Provided material Block Start

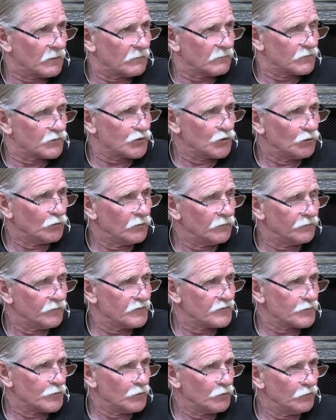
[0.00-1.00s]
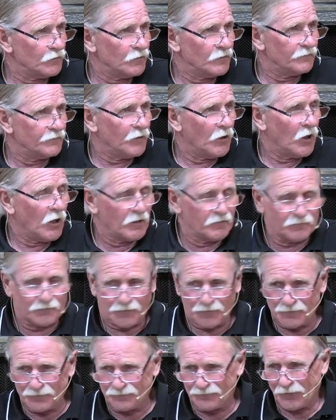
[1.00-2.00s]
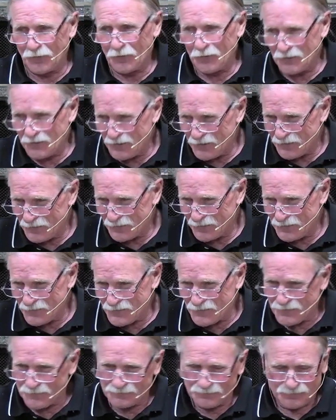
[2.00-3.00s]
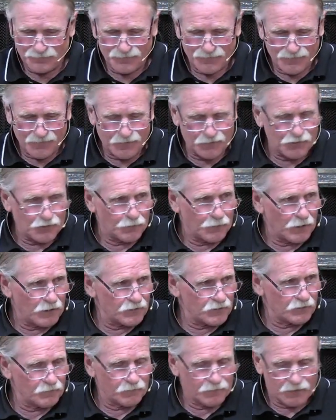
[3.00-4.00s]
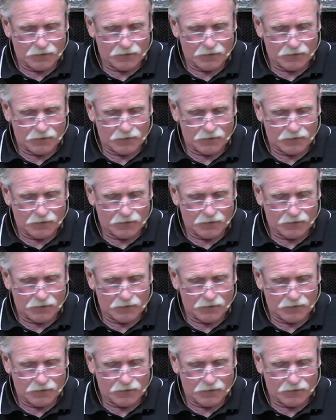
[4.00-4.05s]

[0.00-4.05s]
children of Israel lived on for 40 years. Could you imagine?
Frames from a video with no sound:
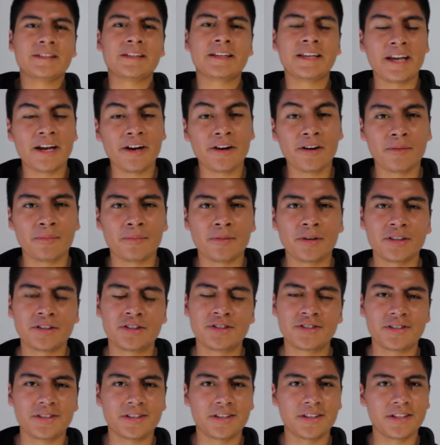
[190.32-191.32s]
care
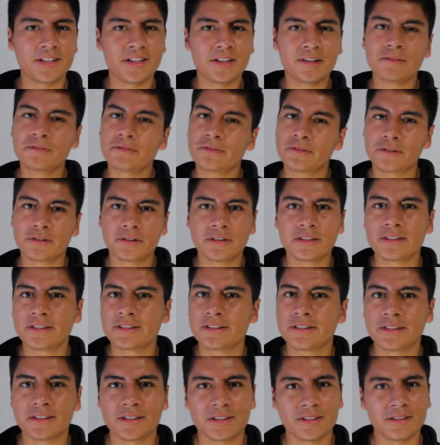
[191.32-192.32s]
much enough for
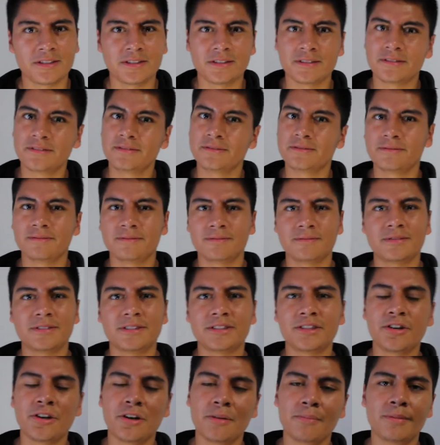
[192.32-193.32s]
it to
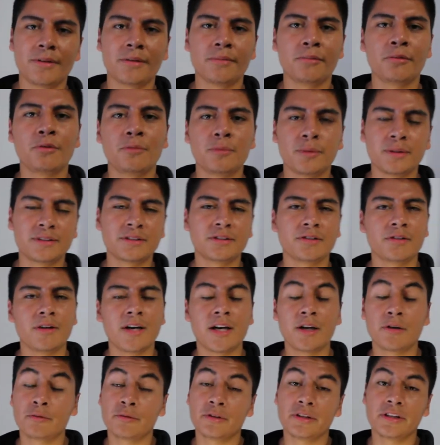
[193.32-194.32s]
start a big movement. So
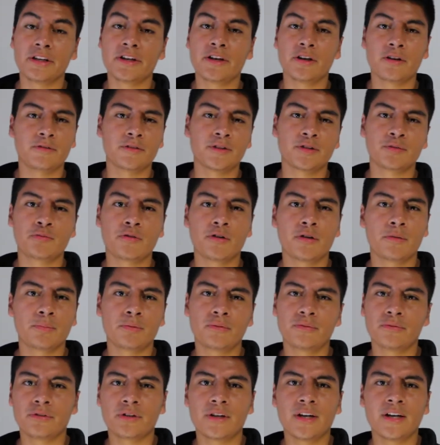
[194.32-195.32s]
I don't really care if it's
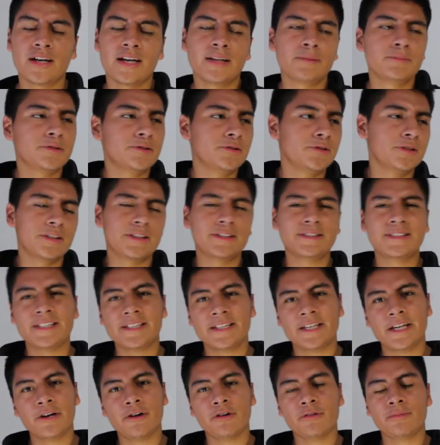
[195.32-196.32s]
waterproof or not. I'm still going to
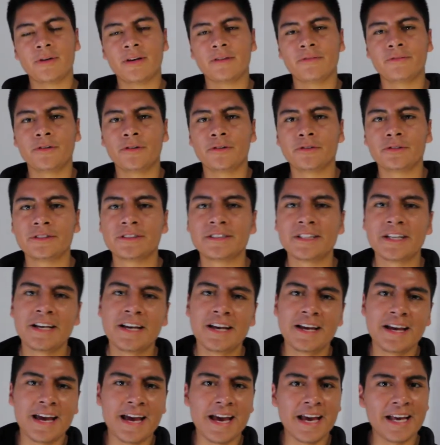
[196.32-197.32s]
take care of my phones
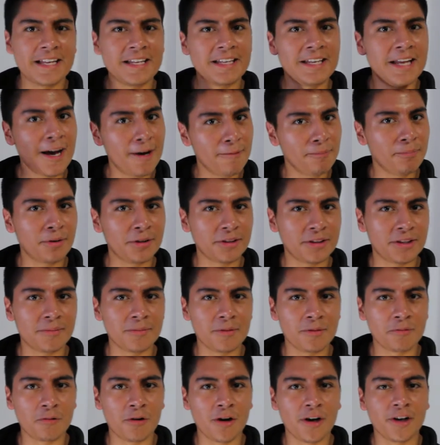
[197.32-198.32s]
and not put
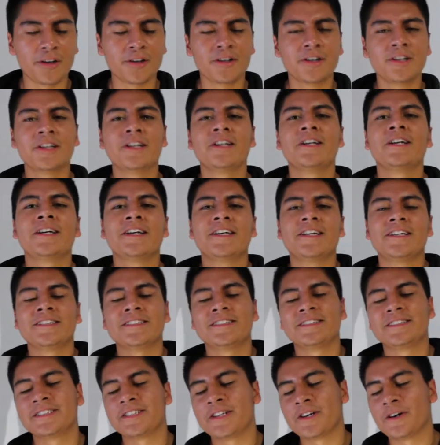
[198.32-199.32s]
them in water.
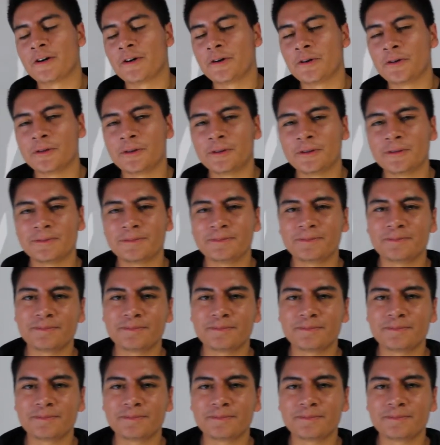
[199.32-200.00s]
So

Provided material Block End

• To do: Please set down the records exactly, and keep every image out of the copy.

• Answer to the problem:
[0.00-1.00s]
[1.00-2.00s]
[2.00-3.00s]
[3.00-4.00s]
[4.00-4.05s]

[0.00-4.05s]
children of Israel lived on for 40 years. Could you imagine?
Frames from a video with no sound:
[190.32-191.32s]
care
[191.32-192.32s]
much enough for
[192.32-193.32s]
it to
[193.32-194.32s]
start a big movement. So
[194.32-195.32s]
I don't really care if it's
[195.32-196.32s]
waterproof or not. I'm still going to
[196.32-197.32s]
take care of my phones
[197.32-198.32s]
and not put
[198.32-199.32s]
them in water.
[199.32-200.00s]
So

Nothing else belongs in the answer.